■ TASK INSTRUCTIONS ■
Although the entries contain pictures, copy only their text, exactly as written.

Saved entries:
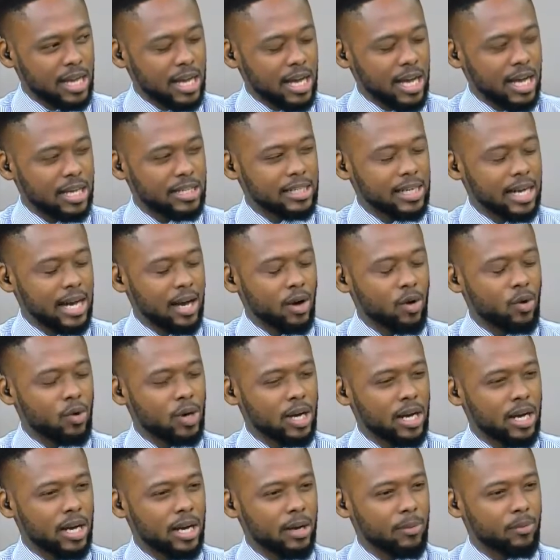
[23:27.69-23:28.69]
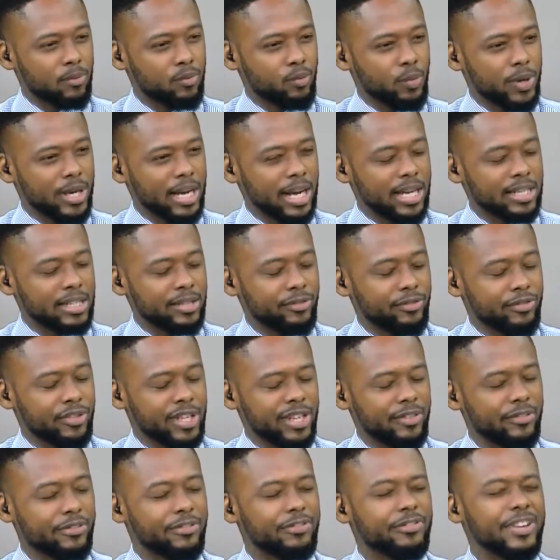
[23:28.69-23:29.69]
and how we can
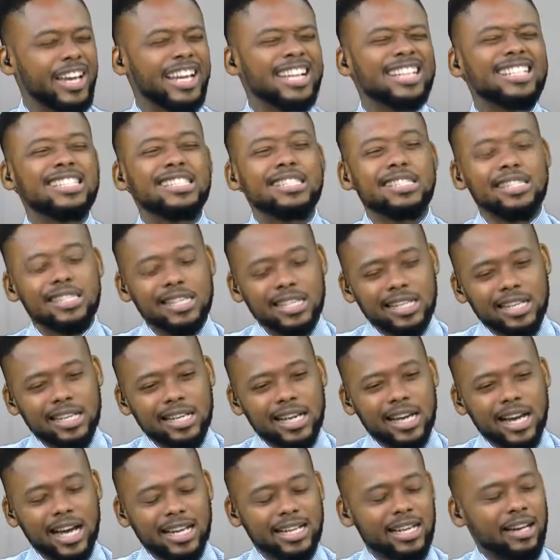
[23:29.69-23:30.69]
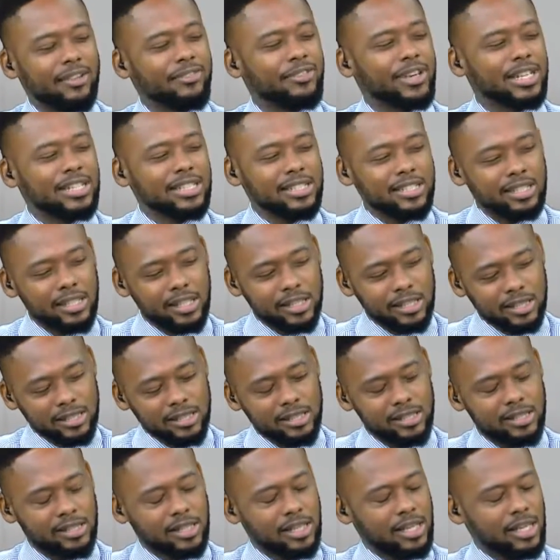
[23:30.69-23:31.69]
infect and affect
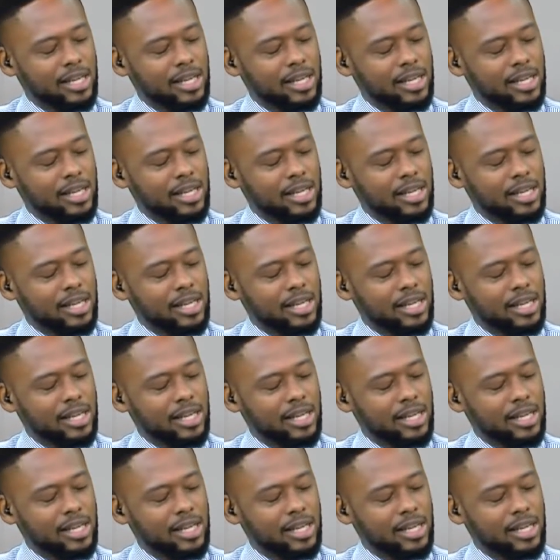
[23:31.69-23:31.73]
change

■ ANSWER BELOW ■
[23:27.69-23:28.69]
[23:28.69-23:29.69]
and how we can
[23:29.69-23:30.69]
[23:30.69-23:31.69]
infect and affect
[23:31.69-23:31.73]
change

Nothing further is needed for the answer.